Items listed in a dataset:
################

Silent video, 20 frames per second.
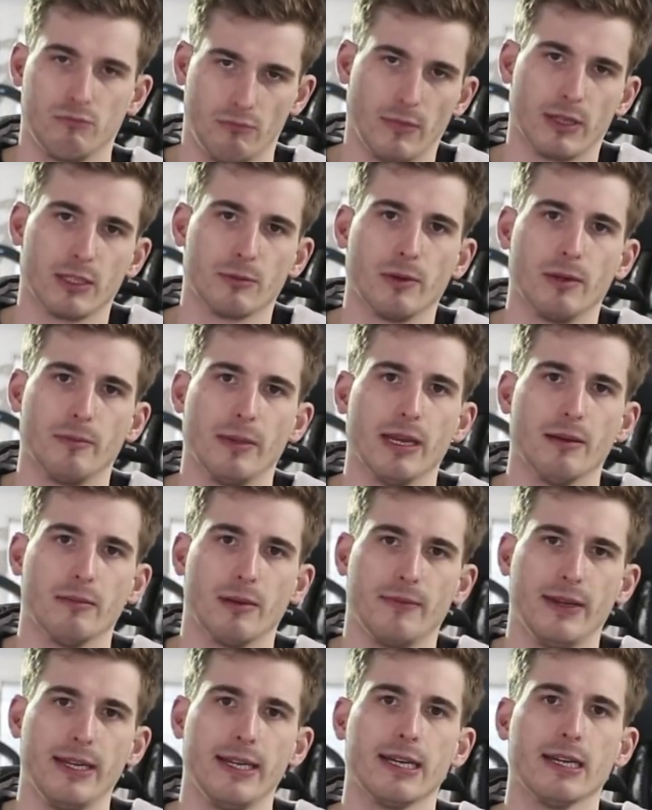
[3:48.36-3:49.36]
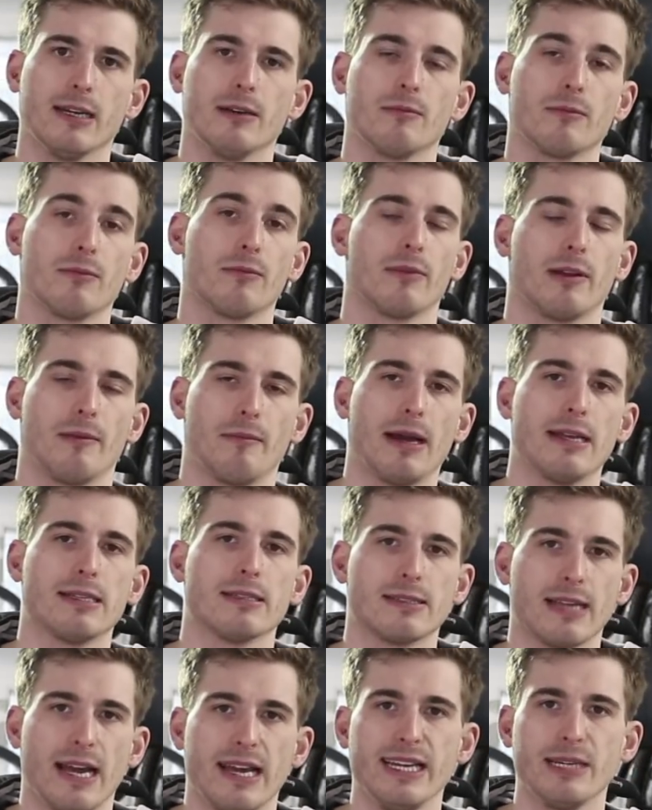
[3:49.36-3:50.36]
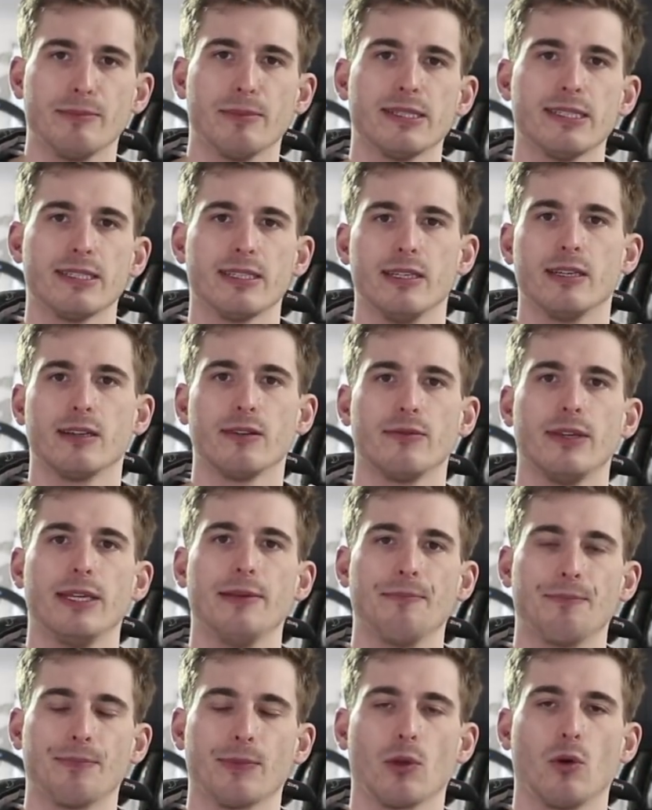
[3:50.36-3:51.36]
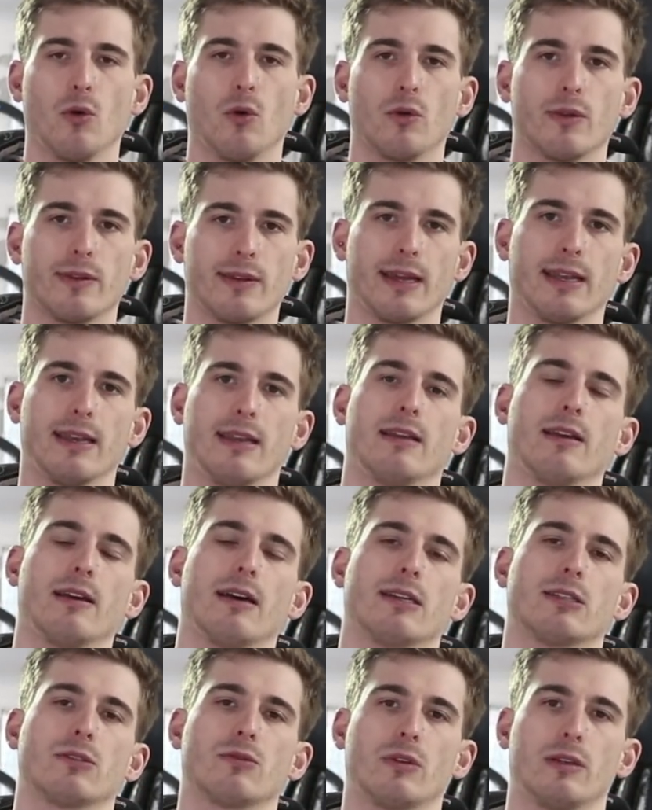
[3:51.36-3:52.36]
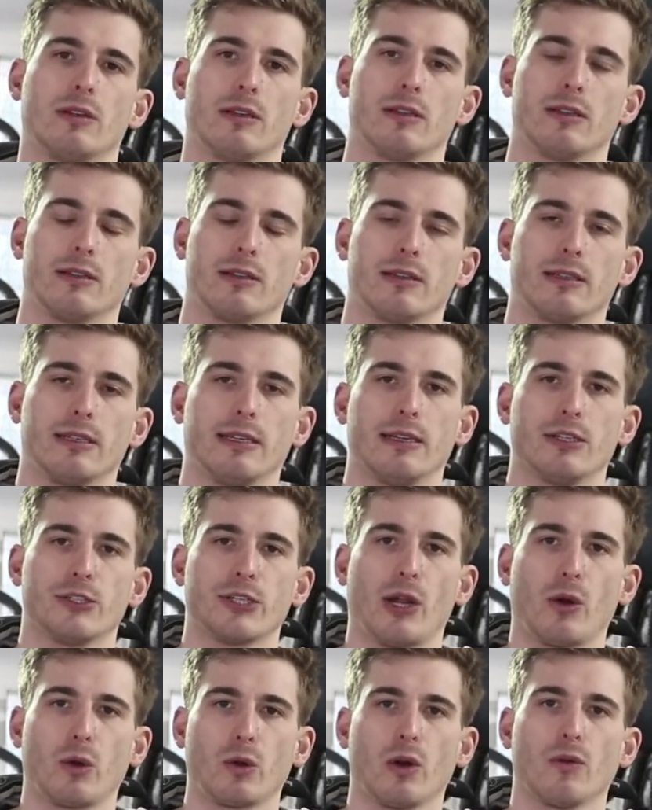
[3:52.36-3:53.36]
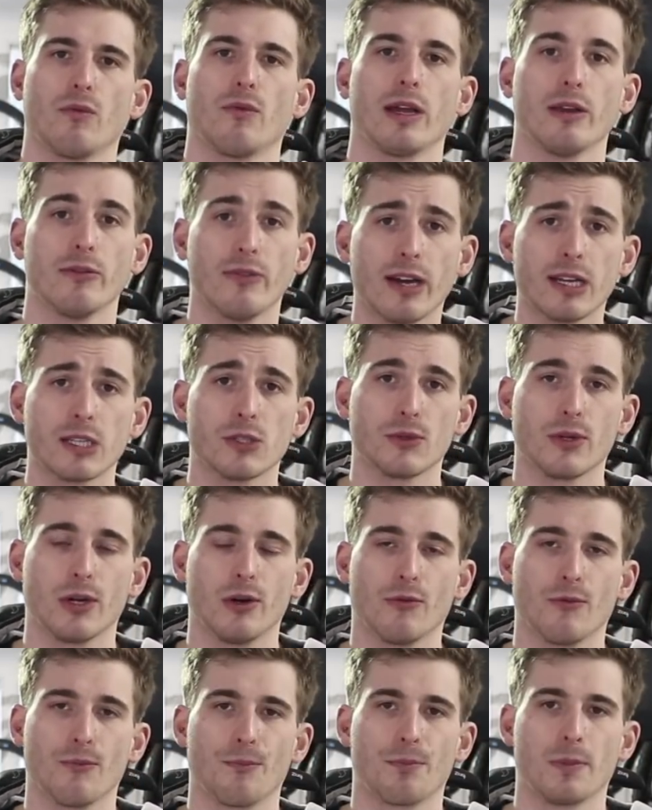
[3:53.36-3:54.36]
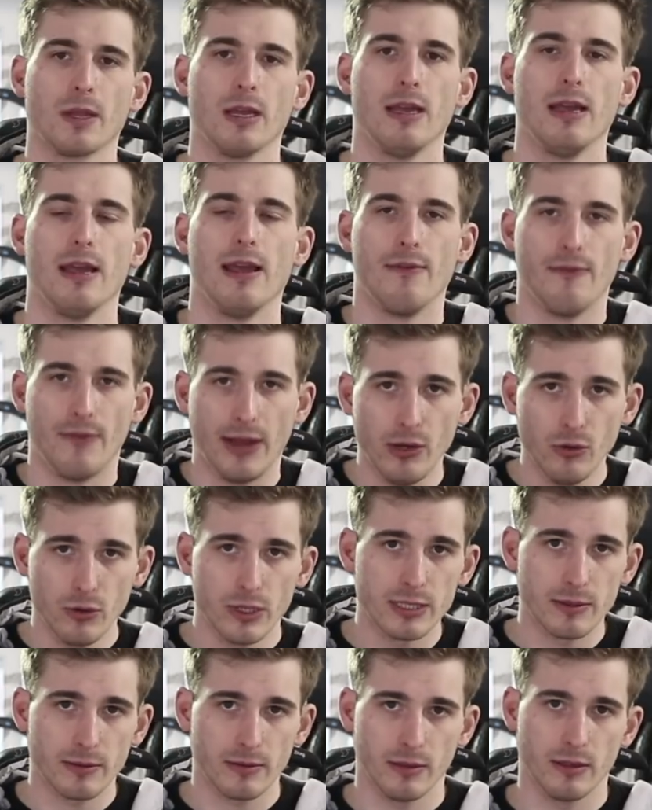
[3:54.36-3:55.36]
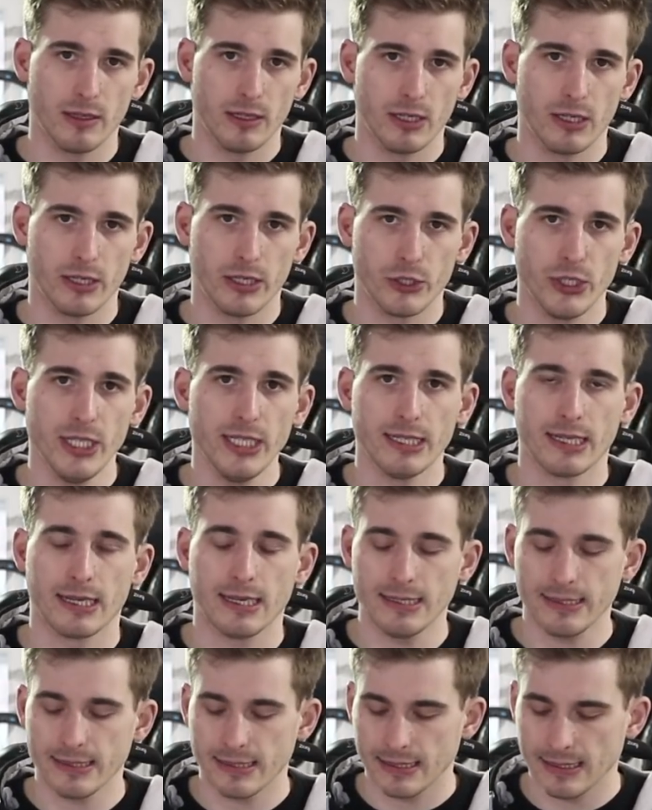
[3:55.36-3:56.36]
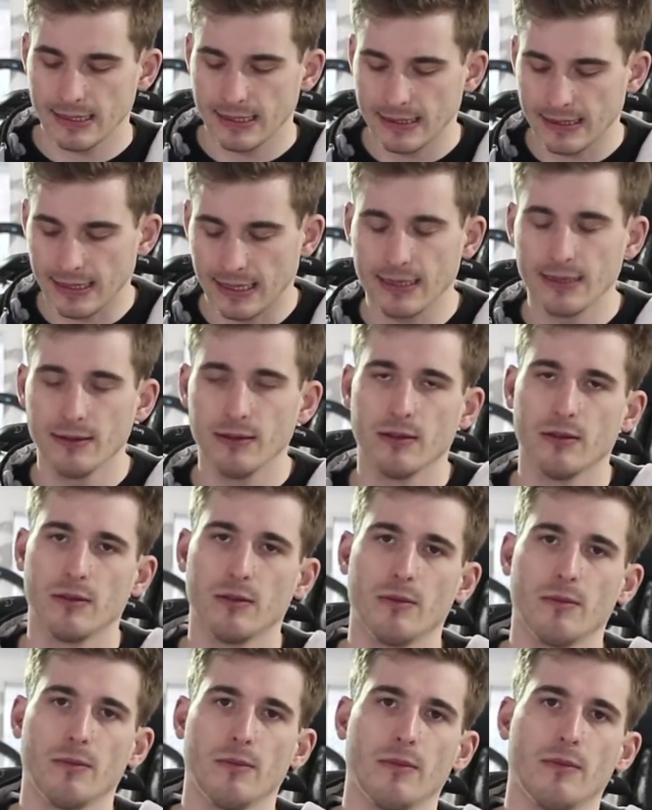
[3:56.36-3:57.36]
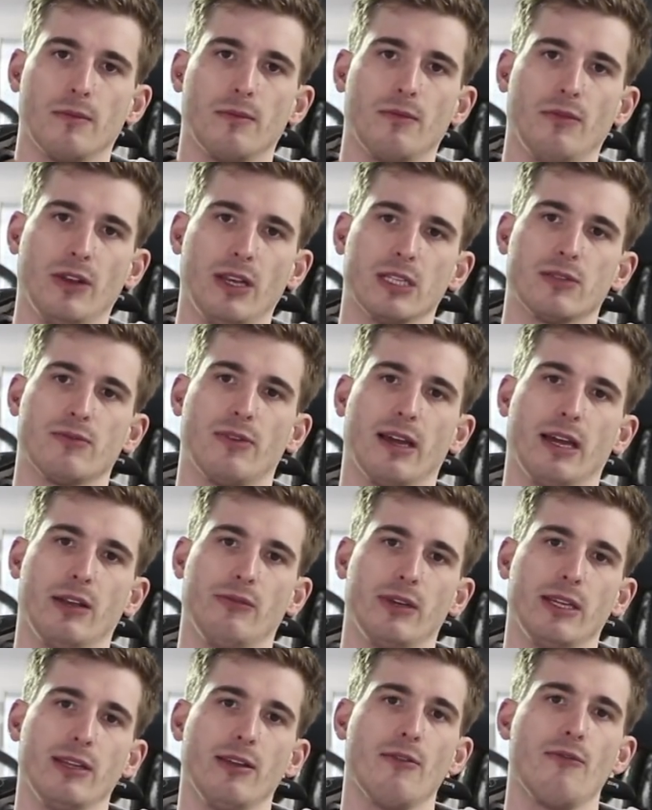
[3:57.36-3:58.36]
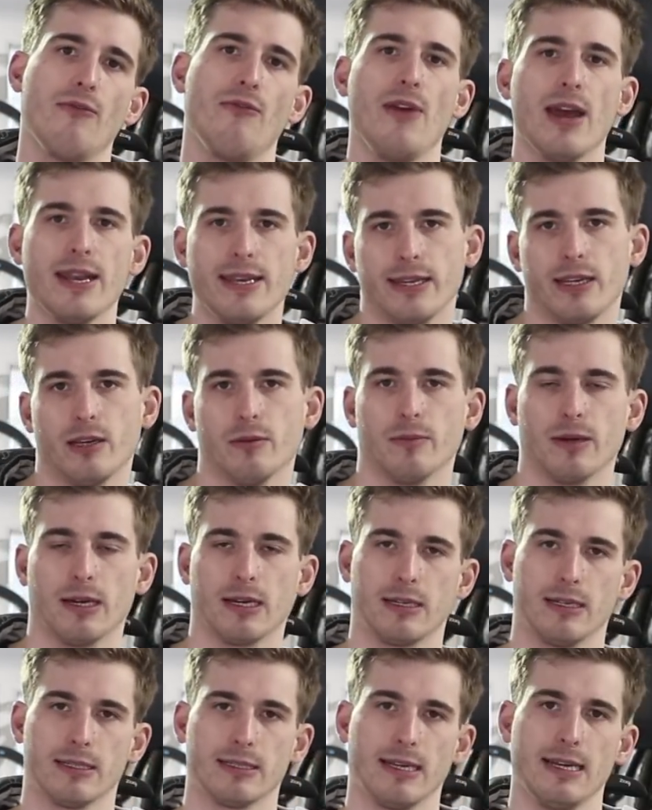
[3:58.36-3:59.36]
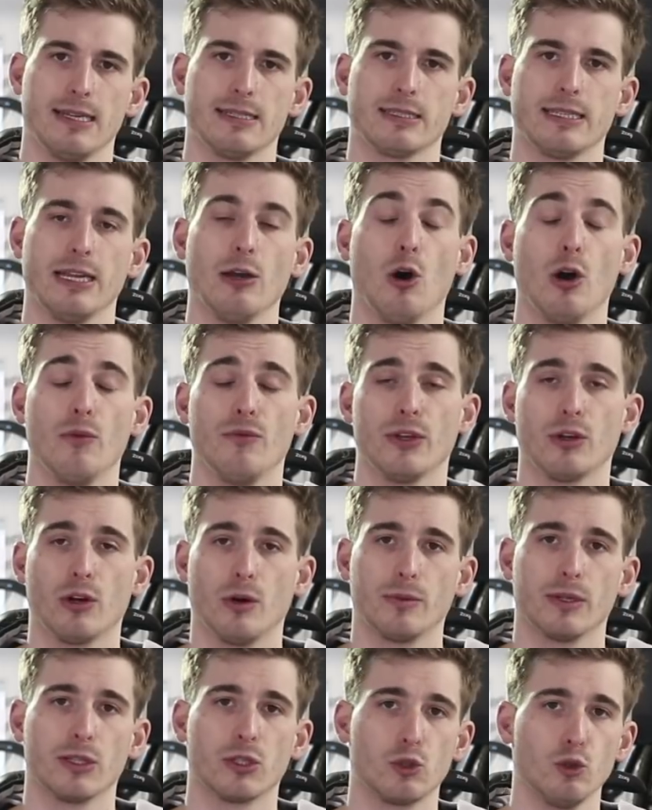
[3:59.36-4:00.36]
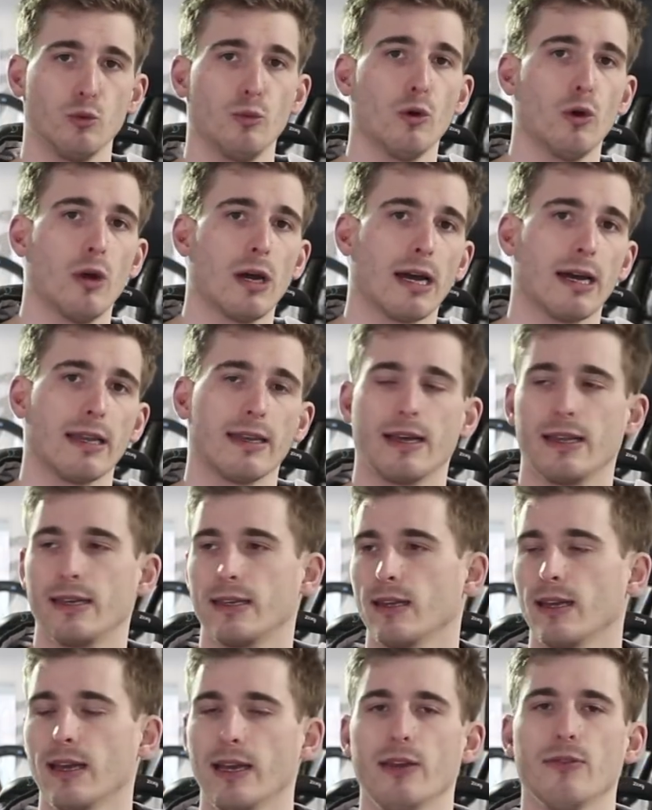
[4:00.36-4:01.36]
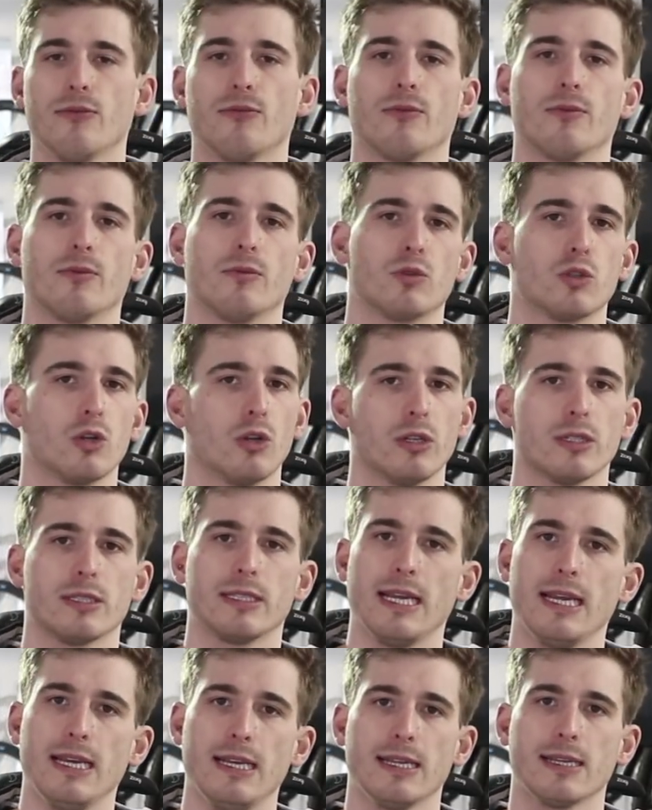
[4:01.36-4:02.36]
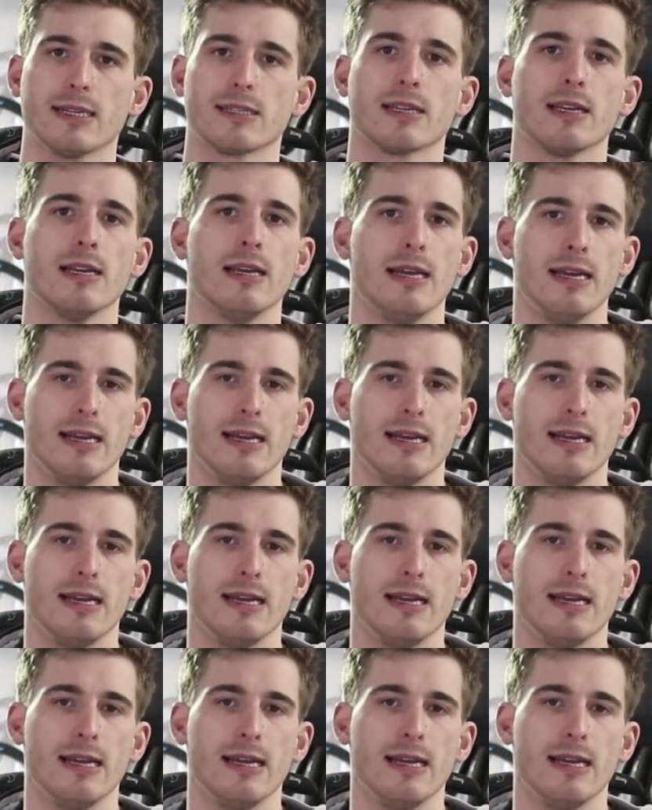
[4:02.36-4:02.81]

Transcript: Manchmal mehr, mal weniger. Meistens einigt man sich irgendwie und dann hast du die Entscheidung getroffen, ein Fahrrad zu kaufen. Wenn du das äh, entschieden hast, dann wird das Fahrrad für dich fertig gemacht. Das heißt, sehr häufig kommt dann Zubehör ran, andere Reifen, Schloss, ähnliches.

################

* [Description of the task]
Once the line containing "[4:02.36-4:02.81]" has been located, transcribe exactly and only every line from the first line of the entries through it, excluding pictures.

* [Response below]
Silent video, 20 frames per second.
[3:48.36-3:49.36]
[3:49.36-3:50.36]
[3:50.36-3:51.36]
[3:51.36-3:52.36]
[3:52.36-3:53.36]
[3:53.36-3:54.36]
[3:54.36-3:55.36]
[3:55.36-3:56.36]
[3:56.36-3:57.36]
[3:57.36-3:58.36]
[3:58.36-3:59.36]
[3:59.36-4:00.36]
[4:00.36-4:01.36]
[4:01.36-4:02.36]
[4:02.36-4:02.81]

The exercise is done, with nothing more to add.